Выбрать главу

Только не сейчас.

Не сейчас, когда ее сердце разбито.

Девушка с трудом сдерживала рыдания. Слова, которые сорвались с ее губ в пылу страсти, теперь заставили ее похолодеть. Он не любит ее.

Но она все еще страдала по нему, ее неудержимо влекло к нему — и телом, и сердцем, и душой.

Что он должен был подумать о ней, позволившей ему такие вольности? Как же глупа она была, полагая, что стоит ему ее увидеть, и он сразу же в нее влюбится!..

— Я уже давно говорил тебе, что не способен любить. Умная женщина прислушалась бы к этим словам. — Голос его звучал сурово и отстраненно.

Она могла бы подумать, что он остался совершенно равнодушным, если бы не его руки, сжатые в кулаки.

— Я ничего не могу поделать со своими чувствами. Я люблю тебя с самого детства. — Она с трудом сдерживала рыдания.

— Ну что ж, — холодно произнес Джеймс, — сегодняшний вечер поможет тебе повзрослеть.

Изабелла не выдержала и зарыдала.

Джеймс вздрогнул, обернулся, и она почувствовала на себе его взгляд. Лиф ее все еще был спущен до талии.

— Проклятие! Прикройся! — хрипло рявкнул Джеймс и снова отвернулся.

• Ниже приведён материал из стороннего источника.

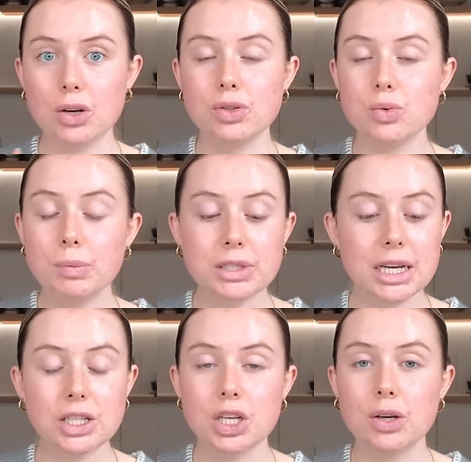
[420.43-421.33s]
So sweet
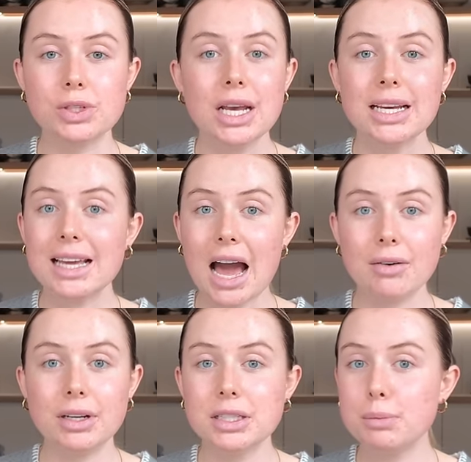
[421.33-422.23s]
potatoes,
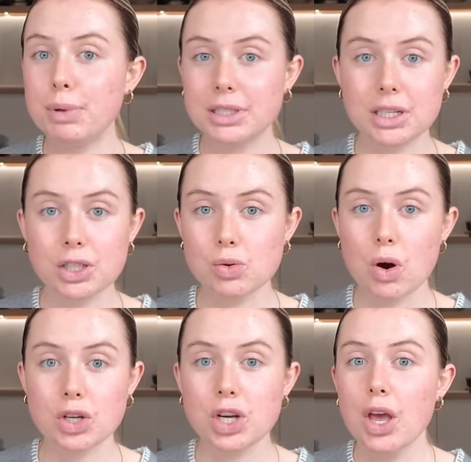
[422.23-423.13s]
carrots, butternut
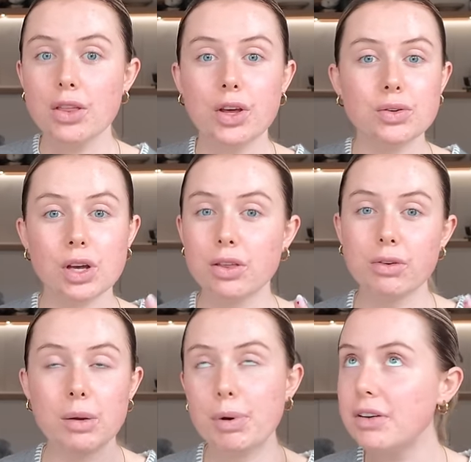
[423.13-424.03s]
squash, those are
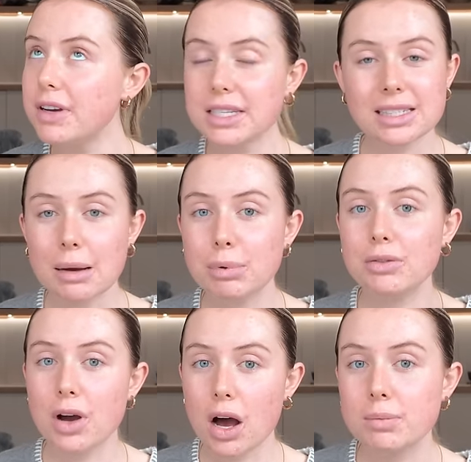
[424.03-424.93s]
three perfect example
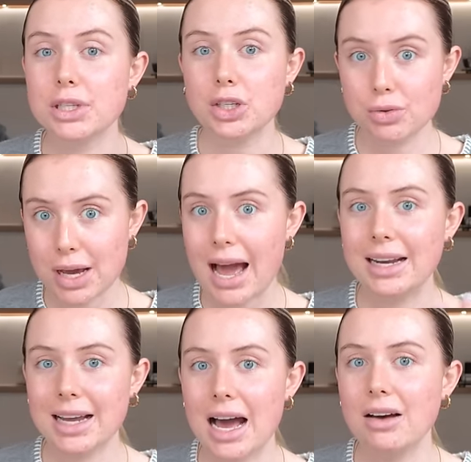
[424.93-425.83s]
of carbs that you
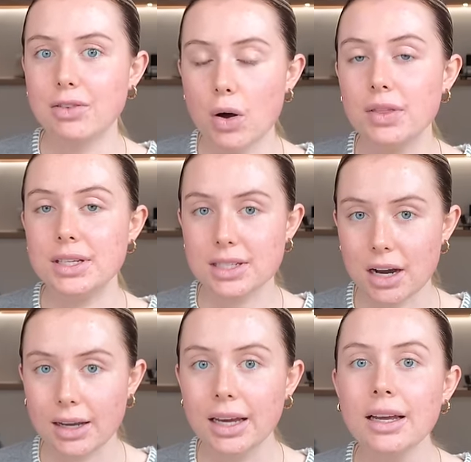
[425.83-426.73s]
can have on this
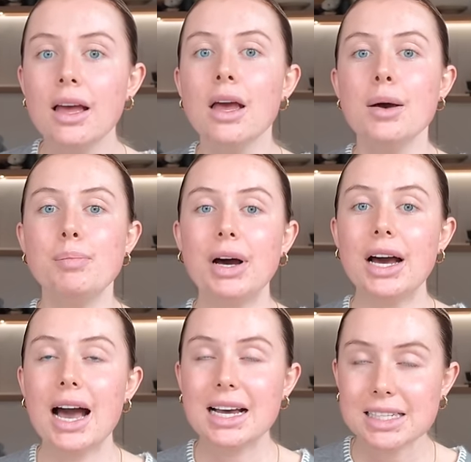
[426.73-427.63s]
diet.
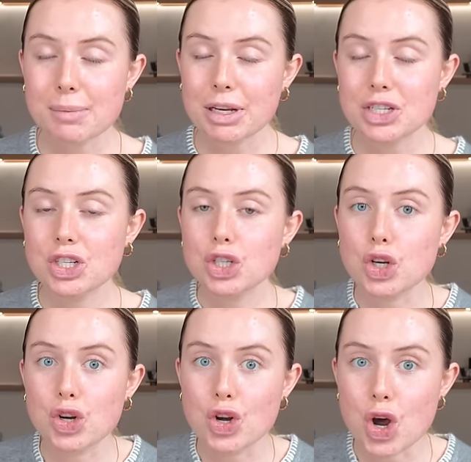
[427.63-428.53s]
But as I mentioned,
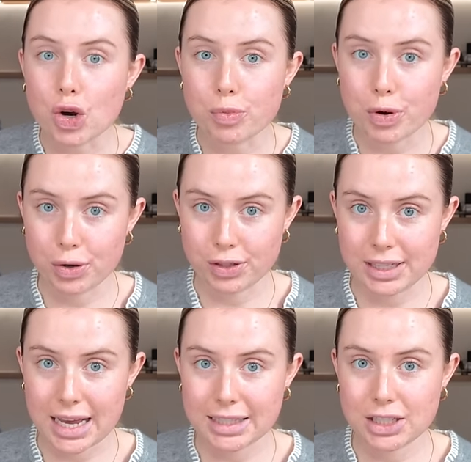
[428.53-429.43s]
no
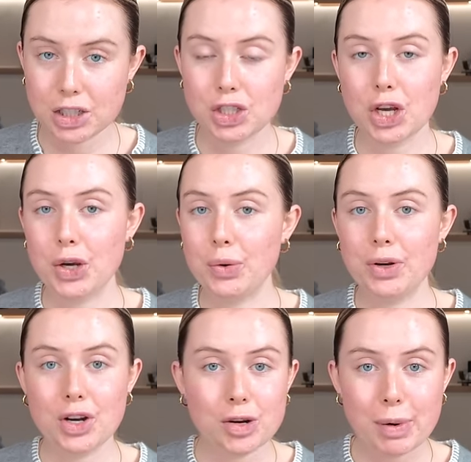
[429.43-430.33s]
processed. So
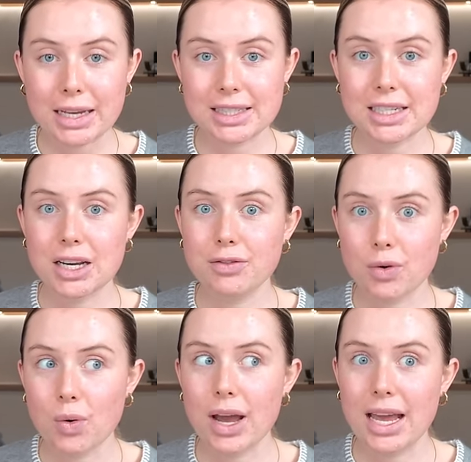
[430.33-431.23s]
no pasta
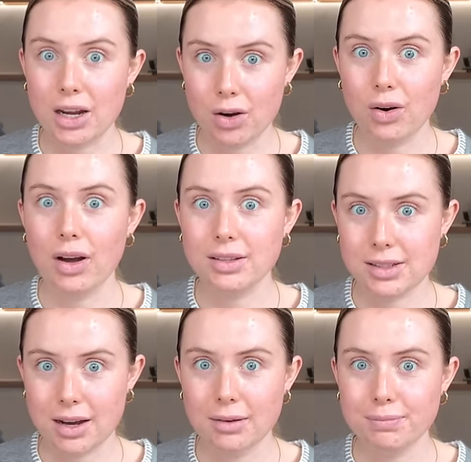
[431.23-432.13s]
for a long
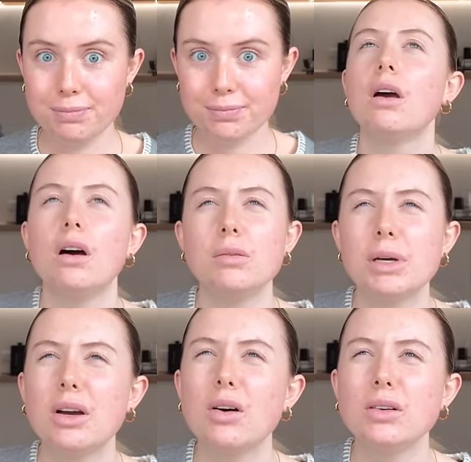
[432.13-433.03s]
time. Oh
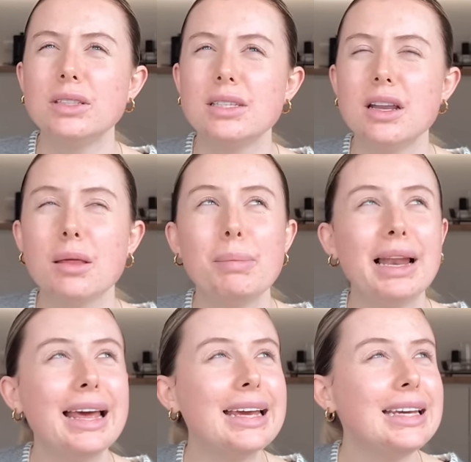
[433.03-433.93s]
my God, there's another
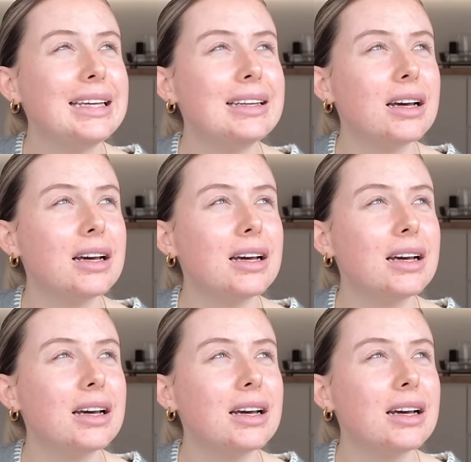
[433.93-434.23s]
plane.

Девушка испуганно вскрикнула и принялась поправлять платье. Когда она поняла, что ей не удастся самой застегнуть пуговицы и придется просить Джеймса о помощи, Изабелла готова была заколоться ножом для вскрытия писем прямо здесь, на письменном столе, и разом покончить со всем этим. К счастью для обюссонского ковра, застилавшего пол, ее склонность к мелодраме не распространялась так далеко.

— Ты нужен мне, — тихо произнесла Иззи. — Ты нужен мне, чтобы застегнуть платье.

Джеймс не пошевелился. Иззи сердито посмотрела на него. Да что это с ним? Она попросила его помочь ей одеться — самое меньшее, что он мог для нее сделать, — а он продолжает стоять как вкопанный. Ему следовало бы упасть на колени и целовать землю под ее ногами за то, что она не потребовала, чтобы он женился на ней. Многие браки состоялись из-за меньшей неосмотрительности, чем та, которую она только что допустила.

Нет, которую они только что допустили. Ведь именно он расстегнул это проклятое платье и теперь, дьявол его возьми, просто обязан помочь ей привести его в порядок! И как же чертовски приятно ругаться, даже всего лишь и мыслях! Желание плакать у Иззи пропало. К ней вернулась уверенность, и ее буквально трясло от ярости.

Изабелла топнула ногой. На этот раз Джеймс стремительно подошел к девушке, схватил ее за плечи и повернул кругом. Грубо стянув края платья вместе, он принялся застегивать пуговицы, затем завязал пояс.

Изабелла ощущала всем телом, вплоть до кончиков пальцев ног, присутствие за спиной этого огромного разгневанного мужчины. Его тело заметно дрожало от напряжения, и она слышала его шумное учащенное дыхание, жар которого согревал ей шею. Девушку охватила дрожь. Она желала его, несмотря ни на что, против своей воли. Ее несказанно возбуждал этот первобытный дикарь, скрывавшийся — она это отчетливо чувствовала — под внешним лоском цивилизованности.

Глава 5

К несчастью, больше мне не к кому обратиться. Поэтому, мой дорогой, самый разумный и самый любящий старший брат, я надеюсь, что ты ответишь на мой вопрос и рассеешь мои сомнения. Может ли ссора и последующий обмен цветами наградить женщину ребенком? Каждый раз, как наши родители ссорятся, мама получает огромный букет, и дело кончается тем, что спустя девять месяцев в нашей семье появляется еще один младенец. Это простое совпадение? Вчера я поругалась с сыном священника, а сегодня он извинился и принес мне немного полевых цветов. Я теперь падшая?

Из переписки мисс Изабеллы Уэстон, десяти лет.

Письмо к брату Генри Уэстону с вопросом о том, к чему приводит определенная последовательность событий.

Октябрь 1788 г.

— Ты нужен мне…

Джеймс испытал сильнейшее потрясение, услышав эти слова из ее уст. Противоречивые чувства сталкивались и боролись в его душе, сражаясь за превосходство.

Гнев, конечно же, на нее, за то что она вообще его целовала, но главным образом на себя.

Отчаяние и боль от неудовлетворенного желания.

Ужас и чувство вины, потому что, прости его, Боже, он едва не овладел Изабеллой — практически еще ребенком, и не просто ребенком, а той, которую его честь обязывала любить и защищать как сестру, — прямо здесь, на письменном столе в библиотеке.

Ненависть к себе, потому что, если быть честным перед самим собой, он все еще хотел этого.